Photographers
John Johnson
1813 — 1871
John Johnson was born at Saco, Maine, U.S.A. in 1813. He was brought up in New Hampshire and, for a time, worked as an assistant to a jeweller and watchmaker in New York. He formed a business partnership with Alexander Simon Wolcott (1804 -1844), a New York instrument maker.
1839 was the year that Louis Daguerre, of France, in efforts to finance his developments, went public with his photographic process - the daguerreotype. When the details reached the U.S., Johnson studied them and on October 6, he took the written description to his partner, Alexander Wolcott. Walcott immediately designed a camera for making daguerreotype portraits. Wolcott made a tiny daguerreotype portrait of him with the camera the next day. In time it was called the Walcott camera. It used a highly reflective concave mirror instead of a lens. This cut exposure times to about 90 seconds in bright sunlight, thereby making daguerreotype portraiture feasible.

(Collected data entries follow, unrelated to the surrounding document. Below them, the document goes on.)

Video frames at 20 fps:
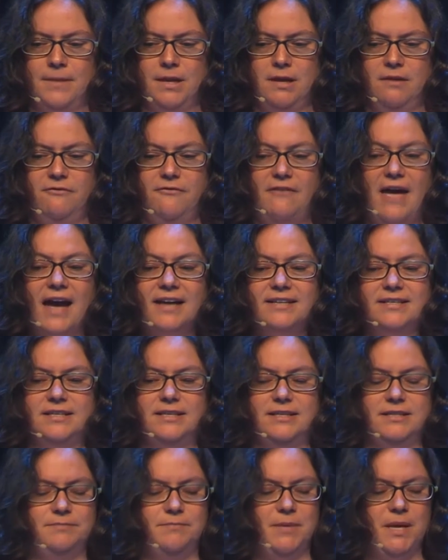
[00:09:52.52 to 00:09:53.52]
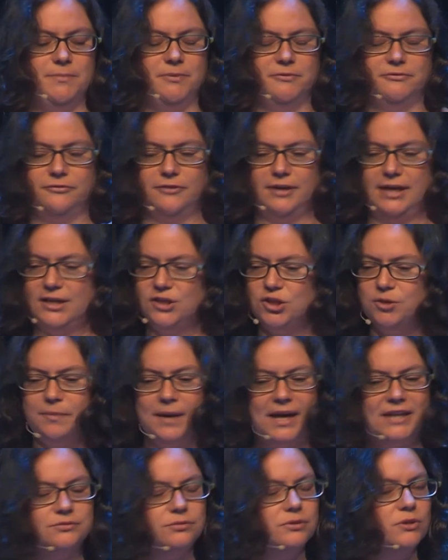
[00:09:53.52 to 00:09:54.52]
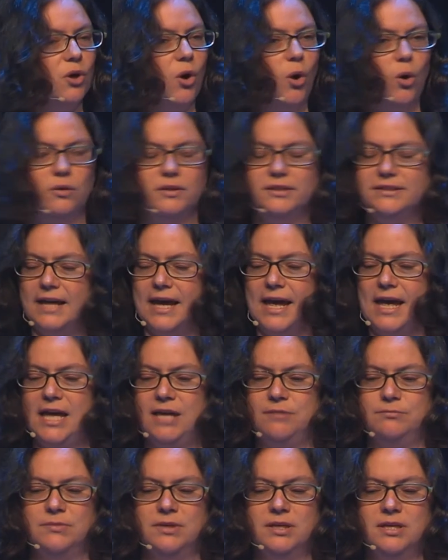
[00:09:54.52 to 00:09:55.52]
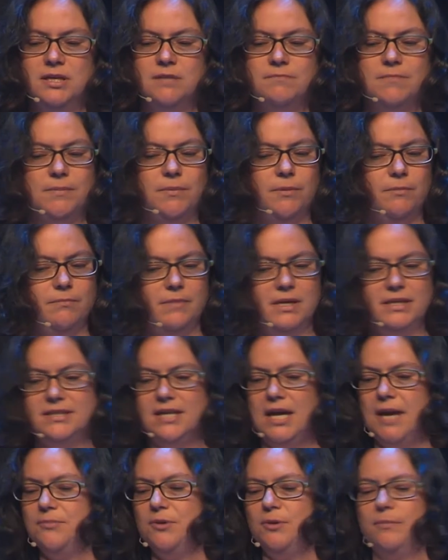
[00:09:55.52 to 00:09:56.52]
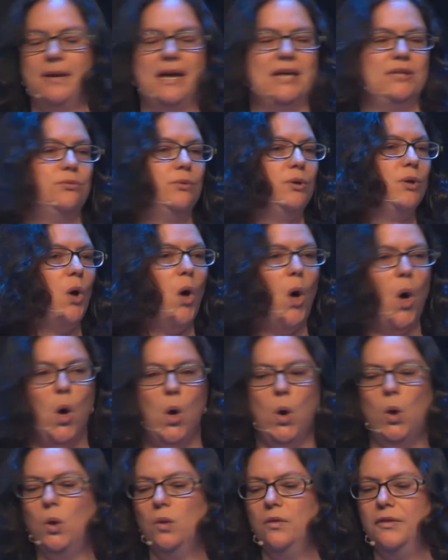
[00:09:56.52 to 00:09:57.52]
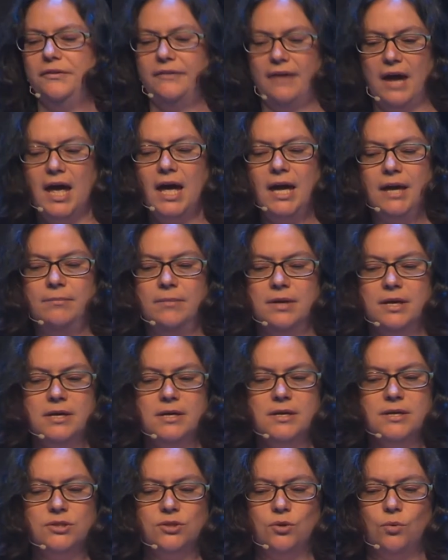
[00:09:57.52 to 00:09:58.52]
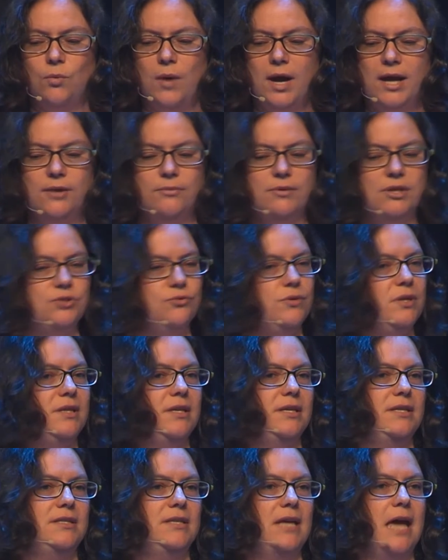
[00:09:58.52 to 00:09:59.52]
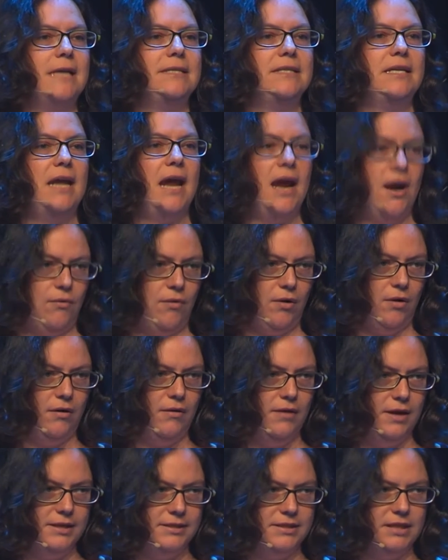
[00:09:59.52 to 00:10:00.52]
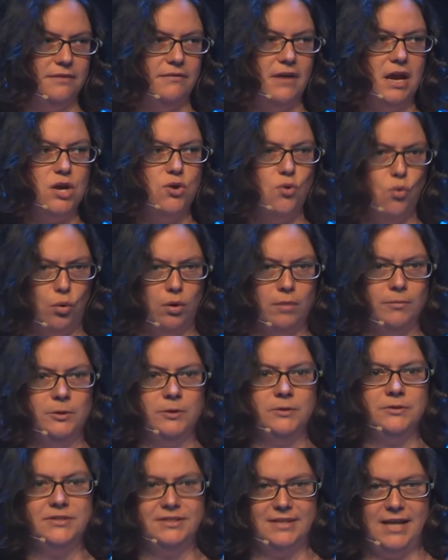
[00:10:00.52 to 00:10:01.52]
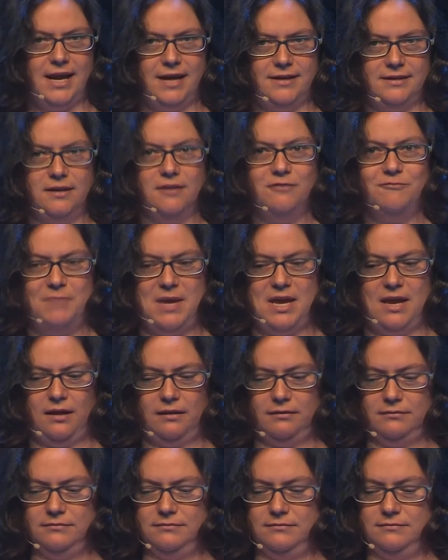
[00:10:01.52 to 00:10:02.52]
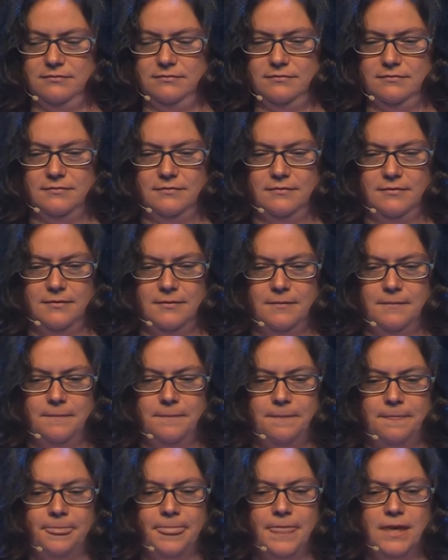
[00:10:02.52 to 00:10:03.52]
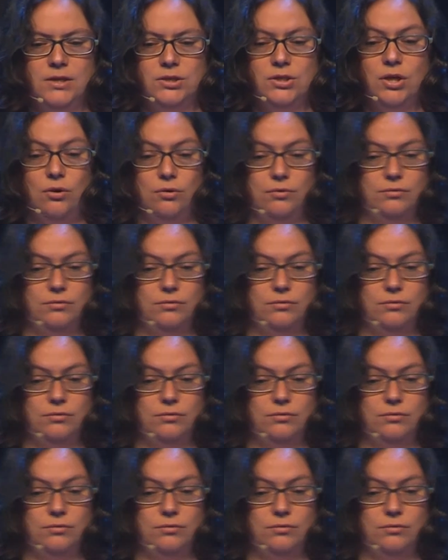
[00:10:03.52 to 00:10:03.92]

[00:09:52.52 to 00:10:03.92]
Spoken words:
Fact is, people forget their password all the time. People mistype their password all the time. So why do we treat this as an error instead of a normal state of being? SoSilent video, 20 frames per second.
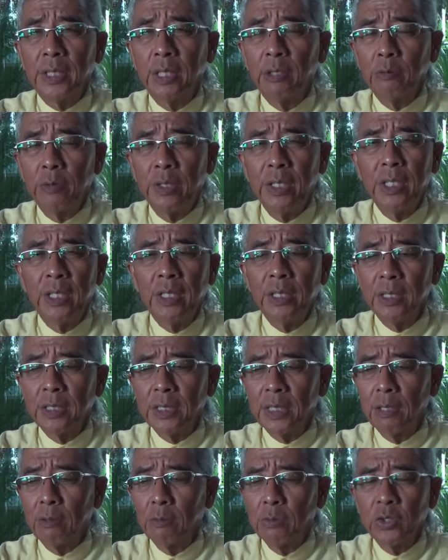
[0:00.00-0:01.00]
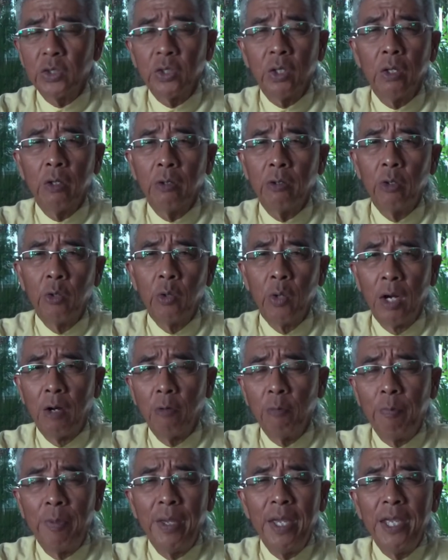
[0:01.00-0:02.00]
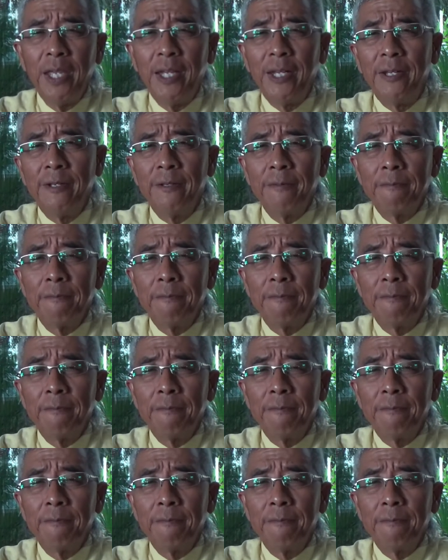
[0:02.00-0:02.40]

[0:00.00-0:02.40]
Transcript: our tears, our sorrow, our pain.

In March 1840, Wolcott and Johnson opened a daguerreotype portrait gallery in New York, believed to the first commercial photographic portrait studio in the world.
Johnson perfected the technique of polishing the silvered copper plates used for daguerreotype portraits and later claimed to have discovered the use of iodine chloride to sensitize plates and reduce camera exposure time. In 1842 he received a patent in the United States for photographic plates ready for permanently holding images. It was the first patented camera that took photographs. Johnson opened a portrait studio in England which he sold in 1844. He kept active in photography for many years, serving on the board of the American Photographic Society.